> **Assignment**: Copy, exactly and without additions, every line in the records below from the one holding "(1046.49 s)" through the one holding "[1492.51-1495.01s]", both ends included.

> **Material to process**:
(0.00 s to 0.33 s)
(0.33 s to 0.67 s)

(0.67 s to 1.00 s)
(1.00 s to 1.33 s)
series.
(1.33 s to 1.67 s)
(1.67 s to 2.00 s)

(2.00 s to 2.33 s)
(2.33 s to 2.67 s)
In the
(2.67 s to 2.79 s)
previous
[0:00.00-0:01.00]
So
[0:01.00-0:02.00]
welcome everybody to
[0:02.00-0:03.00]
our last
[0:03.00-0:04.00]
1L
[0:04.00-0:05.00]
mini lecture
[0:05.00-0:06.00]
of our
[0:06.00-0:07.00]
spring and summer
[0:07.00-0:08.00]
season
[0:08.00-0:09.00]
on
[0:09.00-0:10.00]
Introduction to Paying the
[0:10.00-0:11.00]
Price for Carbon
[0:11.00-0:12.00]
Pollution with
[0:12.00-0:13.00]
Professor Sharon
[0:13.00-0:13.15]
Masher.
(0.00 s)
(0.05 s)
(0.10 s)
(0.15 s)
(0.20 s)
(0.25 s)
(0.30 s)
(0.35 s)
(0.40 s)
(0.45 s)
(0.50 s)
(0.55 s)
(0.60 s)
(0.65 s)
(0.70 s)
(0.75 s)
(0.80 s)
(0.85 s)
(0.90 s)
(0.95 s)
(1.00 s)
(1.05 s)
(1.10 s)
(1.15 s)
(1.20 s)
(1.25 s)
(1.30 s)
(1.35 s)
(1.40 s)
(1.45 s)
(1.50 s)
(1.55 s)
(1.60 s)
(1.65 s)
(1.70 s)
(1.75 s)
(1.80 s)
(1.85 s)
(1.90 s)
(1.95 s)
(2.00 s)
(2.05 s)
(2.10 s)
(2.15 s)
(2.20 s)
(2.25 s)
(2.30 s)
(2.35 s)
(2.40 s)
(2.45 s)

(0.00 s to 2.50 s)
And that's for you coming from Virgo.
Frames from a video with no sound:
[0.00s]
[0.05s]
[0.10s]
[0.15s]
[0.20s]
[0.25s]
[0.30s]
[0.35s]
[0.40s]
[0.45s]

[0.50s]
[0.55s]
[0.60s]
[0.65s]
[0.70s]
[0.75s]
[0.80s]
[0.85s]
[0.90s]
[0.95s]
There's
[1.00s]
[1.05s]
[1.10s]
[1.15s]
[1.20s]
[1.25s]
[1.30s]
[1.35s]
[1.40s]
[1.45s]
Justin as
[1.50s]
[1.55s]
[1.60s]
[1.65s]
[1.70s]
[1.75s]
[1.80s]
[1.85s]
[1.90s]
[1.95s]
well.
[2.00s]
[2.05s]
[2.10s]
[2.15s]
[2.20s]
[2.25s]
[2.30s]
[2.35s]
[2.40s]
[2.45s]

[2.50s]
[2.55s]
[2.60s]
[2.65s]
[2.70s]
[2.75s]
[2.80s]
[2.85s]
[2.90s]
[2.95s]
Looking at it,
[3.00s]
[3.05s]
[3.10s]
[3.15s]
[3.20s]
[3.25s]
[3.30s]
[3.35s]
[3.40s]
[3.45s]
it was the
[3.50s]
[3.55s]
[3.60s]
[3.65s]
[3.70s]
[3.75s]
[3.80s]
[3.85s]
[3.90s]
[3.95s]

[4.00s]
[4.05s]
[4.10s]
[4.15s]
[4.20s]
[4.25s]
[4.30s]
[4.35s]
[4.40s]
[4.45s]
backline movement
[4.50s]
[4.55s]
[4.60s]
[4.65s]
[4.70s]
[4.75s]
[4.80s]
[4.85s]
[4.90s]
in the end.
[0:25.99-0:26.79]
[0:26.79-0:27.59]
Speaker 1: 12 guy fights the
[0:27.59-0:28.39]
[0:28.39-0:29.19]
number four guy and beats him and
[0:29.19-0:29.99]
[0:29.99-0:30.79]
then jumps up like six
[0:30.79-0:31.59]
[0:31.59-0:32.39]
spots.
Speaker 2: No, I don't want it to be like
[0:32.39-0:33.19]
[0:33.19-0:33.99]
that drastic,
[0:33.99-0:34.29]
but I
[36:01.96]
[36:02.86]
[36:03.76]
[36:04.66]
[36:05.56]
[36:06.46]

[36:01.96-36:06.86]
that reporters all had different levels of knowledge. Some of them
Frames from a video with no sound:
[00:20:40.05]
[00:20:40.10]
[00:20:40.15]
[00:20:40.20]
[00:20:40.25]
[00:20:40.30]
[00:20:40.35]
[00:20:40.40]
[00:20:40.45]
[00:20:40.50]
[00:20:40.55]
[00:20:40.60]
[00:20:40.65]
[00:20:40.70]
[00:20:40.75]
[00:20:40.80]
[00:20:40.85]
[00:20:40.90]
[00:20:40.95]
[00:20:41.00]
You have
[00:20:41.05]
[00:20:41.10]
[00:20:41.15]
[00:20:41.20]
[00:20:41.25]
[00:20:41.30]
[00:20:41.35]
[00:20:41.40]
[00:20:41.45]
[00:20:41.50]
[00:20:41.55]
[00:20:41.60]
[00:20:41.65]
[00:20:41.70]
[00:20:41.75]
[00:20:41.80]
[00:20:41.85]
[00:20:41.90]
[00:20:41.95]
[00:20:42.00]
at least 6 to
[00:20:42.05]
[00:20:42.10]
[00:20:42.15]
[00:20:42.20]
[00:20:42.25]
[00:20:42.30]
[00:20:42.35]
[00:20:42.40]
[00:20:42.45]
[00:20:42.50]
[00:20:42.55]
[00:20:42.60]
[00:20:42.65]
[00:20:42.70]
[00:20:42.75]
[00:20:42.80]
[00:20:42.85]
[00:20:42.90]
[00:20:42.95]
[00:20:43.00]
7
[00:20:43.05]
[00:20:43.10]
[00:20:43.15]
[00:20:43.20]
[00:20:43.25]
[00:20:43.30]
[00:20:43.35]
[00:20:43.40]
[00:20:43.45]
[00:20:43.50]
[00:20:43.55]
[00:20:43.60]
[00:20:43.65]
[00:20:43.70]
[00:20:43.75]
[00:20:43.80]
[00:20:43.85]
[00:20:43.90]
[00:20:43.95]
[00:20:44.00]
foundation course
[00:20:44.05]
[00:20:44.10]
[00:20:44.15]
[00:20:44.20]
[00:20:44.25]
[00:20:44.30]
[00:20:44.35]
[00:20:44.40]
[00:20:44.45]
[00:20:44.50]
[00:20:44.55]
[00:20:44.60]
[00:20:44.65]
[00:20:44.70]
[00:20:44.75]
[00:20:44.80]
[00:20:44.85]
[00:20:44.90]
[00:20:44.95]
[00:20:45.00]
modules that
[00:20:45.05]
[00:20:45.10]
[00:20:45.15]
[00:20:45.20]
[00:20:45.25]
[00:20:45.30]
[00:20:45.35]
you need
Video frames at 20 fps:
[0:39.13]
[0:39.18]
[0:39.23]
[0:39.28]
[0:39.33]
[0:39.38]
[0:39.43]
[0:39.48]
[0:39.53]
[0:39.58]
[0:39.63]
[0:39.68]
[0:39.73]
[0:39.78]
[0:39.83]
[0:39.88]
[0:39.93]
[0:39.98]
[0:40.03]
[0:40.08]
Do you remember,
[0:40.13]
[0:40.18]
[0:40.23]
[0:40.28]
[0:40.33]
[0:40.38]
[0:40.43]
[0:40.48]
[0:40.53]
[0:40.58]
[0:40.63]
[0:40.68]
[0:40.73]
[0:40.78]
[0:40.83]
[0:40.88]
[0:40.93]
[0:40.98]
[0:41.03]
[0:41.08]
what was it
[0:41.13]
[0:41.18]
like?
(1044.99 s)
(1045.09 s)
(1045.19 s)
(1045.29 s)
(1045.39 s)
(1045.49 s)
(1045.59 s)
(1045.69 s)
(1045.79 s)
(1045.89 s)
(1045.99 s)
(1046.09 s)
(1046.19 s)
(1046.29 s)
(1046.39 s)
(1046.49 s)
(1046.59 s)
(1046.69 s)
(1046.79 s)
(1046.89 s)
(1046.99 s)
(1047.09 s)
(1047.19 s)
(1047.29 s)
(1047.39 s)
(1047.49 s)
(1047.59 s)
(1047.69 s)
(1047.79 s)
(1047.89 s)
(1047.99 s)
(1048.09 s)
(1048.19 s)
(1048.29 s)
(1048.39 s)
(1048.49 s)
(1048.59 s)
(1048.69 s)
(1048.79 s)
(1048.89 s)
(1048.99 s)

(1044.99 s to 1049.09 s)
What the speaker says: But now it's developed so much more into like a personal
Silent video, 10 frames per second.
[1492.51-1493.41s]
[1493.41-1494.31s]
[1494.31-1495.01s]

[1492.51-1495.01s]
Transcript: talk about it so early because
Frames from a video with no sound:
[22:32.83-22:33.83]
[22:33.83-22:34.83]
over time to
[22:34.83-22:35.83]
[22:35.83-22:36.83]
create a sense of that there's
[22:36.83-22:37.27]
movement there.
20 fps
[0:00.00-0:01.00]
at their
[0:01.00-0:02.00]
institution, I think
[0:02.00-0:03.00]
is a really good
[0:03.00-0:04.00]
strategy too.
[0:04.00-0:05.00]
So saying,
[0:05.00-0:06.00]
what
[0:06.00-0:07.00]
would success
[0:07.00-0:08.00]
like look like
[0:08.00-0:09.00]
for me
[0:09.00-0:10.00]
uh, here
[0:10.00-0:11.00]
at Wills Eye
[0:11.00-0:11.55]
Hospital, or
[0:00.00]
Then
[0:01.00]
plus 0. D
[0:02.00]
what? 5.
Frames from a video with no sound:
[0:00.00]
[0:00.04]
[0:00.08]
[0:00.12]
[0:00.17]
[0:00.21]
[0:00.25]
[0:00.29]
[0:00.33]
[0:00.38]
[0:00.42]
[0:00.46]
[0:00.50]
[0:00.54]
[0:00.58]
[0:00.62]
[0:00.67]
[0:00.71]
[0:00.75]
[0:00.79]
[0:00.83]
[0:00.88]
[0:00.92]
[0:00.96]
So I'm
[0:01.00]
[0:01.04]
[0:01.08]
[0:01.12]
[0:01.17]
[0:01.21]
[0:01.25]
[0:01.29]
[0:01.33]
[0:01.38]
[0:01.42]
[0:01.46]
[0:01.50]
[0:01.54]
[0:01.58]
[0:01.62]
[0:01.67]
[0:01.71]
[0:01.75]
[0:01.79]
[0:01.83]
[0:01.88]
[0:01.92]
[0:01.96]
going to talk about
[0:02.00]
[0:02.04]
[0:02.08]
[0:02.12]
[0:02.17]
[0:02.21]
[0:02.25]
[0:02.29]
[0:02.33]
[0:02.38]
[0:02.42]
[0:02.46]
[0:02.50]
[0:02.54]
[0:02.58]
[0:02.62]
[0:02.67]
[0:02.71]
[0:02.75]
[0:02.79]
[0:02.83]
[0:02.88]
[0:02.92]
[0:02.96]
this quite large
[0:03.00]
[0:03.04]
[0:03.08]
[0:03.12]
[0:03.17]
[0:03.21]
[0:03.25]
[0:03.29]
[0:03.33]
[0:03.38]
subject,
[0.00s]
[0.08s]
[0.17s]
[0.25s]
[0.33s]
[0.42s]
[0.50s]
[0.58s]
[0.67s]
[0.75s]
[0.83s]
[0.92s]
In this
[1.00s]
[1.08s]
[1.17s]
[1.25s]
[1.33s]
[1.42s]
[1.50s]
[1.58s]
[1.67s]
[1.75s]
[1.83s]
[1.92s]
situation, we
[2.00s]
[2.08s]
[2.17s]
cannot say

> **Answer section**:
(1046.49 s)
(1046.59 s)
(1046.69 s)
(1046.79 s)
(1046.89 s)
(1046.99 s)
(1047.09 s)
(1047.19 s)
(1047.29 s)
(1047.39 s)
(1047.49 s)
(1047.59 s)
(1047.69 s)
(1047.79 s)
(1047.89 s)
(1047.99 s)
(1048.09 s)
(1048.19 s)
(1048.29 s)
(1048.39 s)
(1048.49 s)
(1048.59 s)
(1048.69 s)
(1048.79 s)
(1048.89 s)
(1048.99 s)

(1044.99 s to 1049.09 s)
What the speaker says: But now it's developed so much more into like a personal
Silent video, 10 frames per second.
[1492.51-1493.41s]
[1493.41-1494.31s]
[1494.31-1495.01s]

[1492.51-1495.01s]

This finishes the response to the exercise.